Droit Bancaire

Le devoir de vigilance bancaire à l’épreuve de l’escroquerie

Dans un jugement au fond rendu le 10 décembre 2024 obtenu par notre cabinet SUDAIX, le tribunal judiciaire de Marseille a rappelé avec fermeté le devoir de vigilance et d’information des établissements bancaires.

Cette affaire, qui met en lumière les limites du principe de non-ingérence des banques, oppose un particulier, Madame A (notre cliente), à son établissement bancaire, la banque X, accusée par Madame A de manquements face à une fraude bancaire.


En l’espèce, Madame A, désireuse d’acquérir un bien immobilier, sollicite sa banque, a banque X, pour un prêt immobilier. Parallèlement, elle initie également une demande en ligne auprès de la banque en ligne Fortuneo. Peu après, Madame A reçoit une offre de prêt qu’elle croit provenir de la banque Fortuneo, suivie d’un contact avec un individu se présentant comme un conseiller Fortuneo. L’offre de crédit de Fortuneo est un peu plus intéressante financièrement pour Madame A que l’offre de crédit émise par sa banque X.

En vue du dépôt de l’apport de Madame A, le fraudeur réclame la réalisation de quatre virements pour le montant total de l’apport. Madame A s’exécute et ce n’est qu’après la réalisation des quatre virements que son conseiller bancaire la contacte pour l’informer qu’hélas il s’agissait d’une escroquerie.

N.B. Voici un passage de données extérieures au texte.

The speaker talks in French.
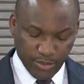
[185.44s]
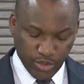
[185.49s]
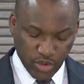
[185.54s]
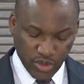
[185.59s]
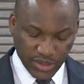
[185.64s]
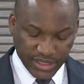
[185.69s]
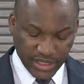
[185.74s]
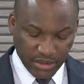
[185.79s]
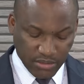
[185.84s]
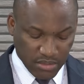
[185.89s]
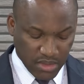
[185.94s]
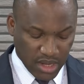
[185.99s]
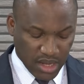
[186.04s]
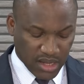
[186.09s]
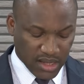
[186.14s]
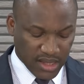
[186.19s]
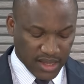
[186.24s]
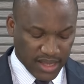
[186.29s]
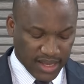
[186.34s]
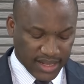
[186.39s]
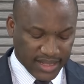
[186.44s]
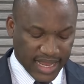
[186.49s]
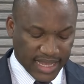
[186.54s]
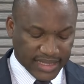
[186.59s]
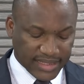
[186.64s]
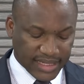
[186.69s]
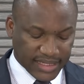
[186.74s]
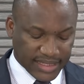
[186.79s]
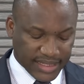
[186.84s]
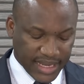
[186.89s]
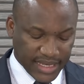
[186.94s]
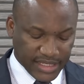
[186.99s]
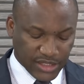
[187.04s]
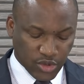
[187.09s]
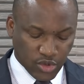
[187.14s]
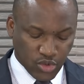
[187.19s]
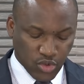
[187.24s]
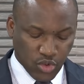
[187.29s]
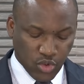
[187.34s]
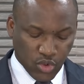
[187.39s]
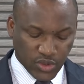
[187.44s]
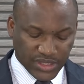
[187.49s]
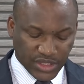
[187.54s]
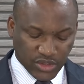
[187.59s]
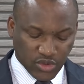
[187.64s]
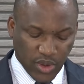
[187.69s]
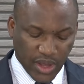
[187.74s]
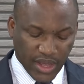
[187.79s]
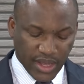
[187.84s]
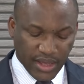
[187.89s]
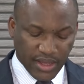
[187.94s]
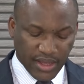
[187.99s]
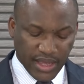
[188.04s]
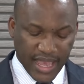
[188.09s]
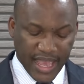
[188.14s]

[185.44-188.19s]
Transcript: politiquement la détresse de nos concitoyens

C’est ainsi que Madame A assigne sa banque X en justice en indemnisation de ses préjudices financier et moral, considérant que la banque X a failli à ses obligations de vigilance et d’information. Parmi les anomalies qui auraient dû éveiller l’attention du conseiller de la banque X, Madame A reproche à sa banque :

  • de ne pas l’avoir alertée que les quatre virements demandés par Fortuneo (en réalité le fraudeur) devaient être effectués sur des Relevés d’Identité Bancaire mentionnant les codes BIC d’autres banques.
  • de ne pas l’avoir informée que ce procédé de versement de l’apport sur le compte de la prétendue banque prêteuse était inhabituel, l’apport devant être versé sur le compte séquestre du notaire en charge de l’acquisition.
  • De ne pas avoir compris la supercherie lorsque le conseiller de la banque X a  eu le (faux) conseiller au téléphone.

De son côté, pour sa défense, la banque X brandit le principe de non-ingérence, selon lequel elle n’est pas tenue de s’immiscer dans les affaires de ses clients ni d’apprécier ou conseiller ses clients sur ses dépenses ou investissements :

  • Qu’elle avait donc l’interdiction de juger de l’opportunité des paiements de Madame A.
  • Qu’au surplus, il existe un certain nombre de signalements en ligne relativement à cette escroquerie.
  • Qu’enfin, le conseiller de la banque X a fait part de ses doutes à Madame A lors de plusieurs discussions, et que Madame A l’a indiqué dans sa plainte pénale dont le procès-verbal est produit par Madame A.

Le Tribunal judiciaire de Marseille devait donc se prononcer sur cette confrontation entre devoir de vigilance bancaire et principe de non-ingérence du banquier.

Pour trancher, le Tribunal judiciaire s’est attaché à élément crucial : le rôle actif du conseiller bancaire de Madame A dans la validation des virements suspects.

Le tribunal a mis en évidence les indices de fraude que la banque X, professionnelle du secteur bancaire, aurait dû détecter, soulignant notamment que les quatre virements avaient été effectués au bénéfice de deux banques distinctes, autres que Fortuneo, ce que le conseiller bancaire aurait dû constater. En effet, chaque virement dépassait le plafond autorisé et nécessitait donc une intervention préalable du conseiller bancaire de Madame A. À chaque validation, la banque avait donc connaissance des RIB des bénéficiaires, qui comportaient des incohérences manifestes avec ceux de la banque Fortuneo. Le tribunal a qualifié cette anomalie de « grossière et manifeste ».

En outre, le tribunal souligne que le conseiller de la banque X n’a jamais clairement alerté Madame A ni ne lui a confirmé ses doutes par écrit.

Face à cette situation, le tribunal a jugé que la banque X avait manifestement failli à son devoir de vigilance, et qu’elle engage ainsi sa responsabilité.

Outre le remboursement de l’intégralité des fonds versés sur les comptes tiers, Madame A obtient une indemnisation compensatrice de son préjudice moral, et une autre pour ses frais de justice.

Dans un contexte où les escroqueries financières sont de plus en plus fréquentes, ce jugement peut permettre aux justiciables de réaliser qu’ils ne sont pas forcément démunis dans pareilles situations, et aux banques qu’elles doivent redoubler de vigilance face à des indices de fraude bancaire, sous peine de lourdes sanctions.